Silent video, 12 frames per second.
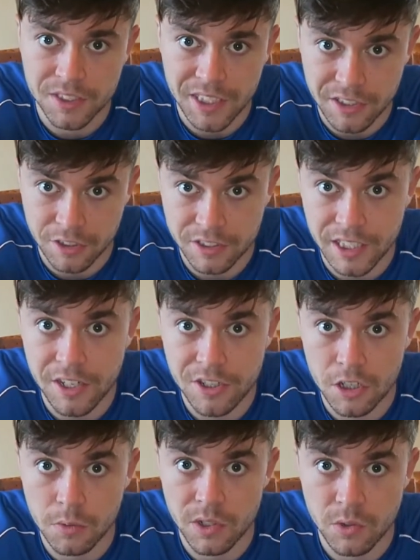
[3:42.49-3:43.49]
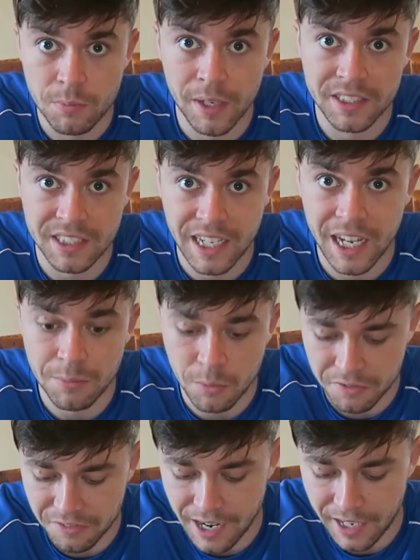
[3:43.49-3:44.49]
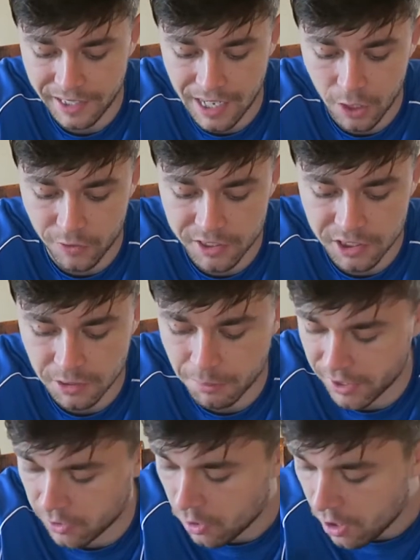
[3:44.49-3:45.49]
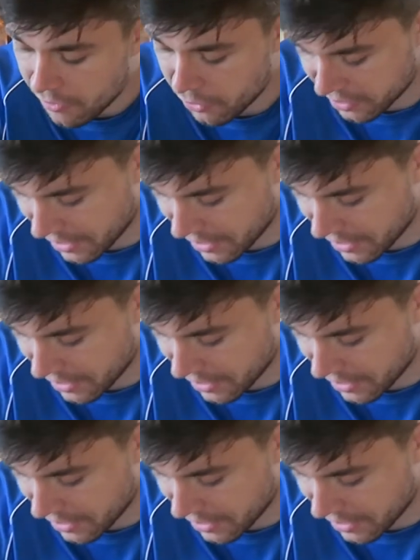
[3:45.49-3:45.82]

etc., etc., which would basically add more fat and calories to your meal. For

§

[Activity]: When you reproduce the entries above, keep every word exact and leave the images out.

[Reply to the task]:
Silent video, 12 frames per second.
[3:42.49-3:43.49]
[3:43.49-3:44.49]
[3:44.49-3:45.49]
[3:45.49-3:45.82]

etc., etc., which would basically add more fat and calories to your meal. For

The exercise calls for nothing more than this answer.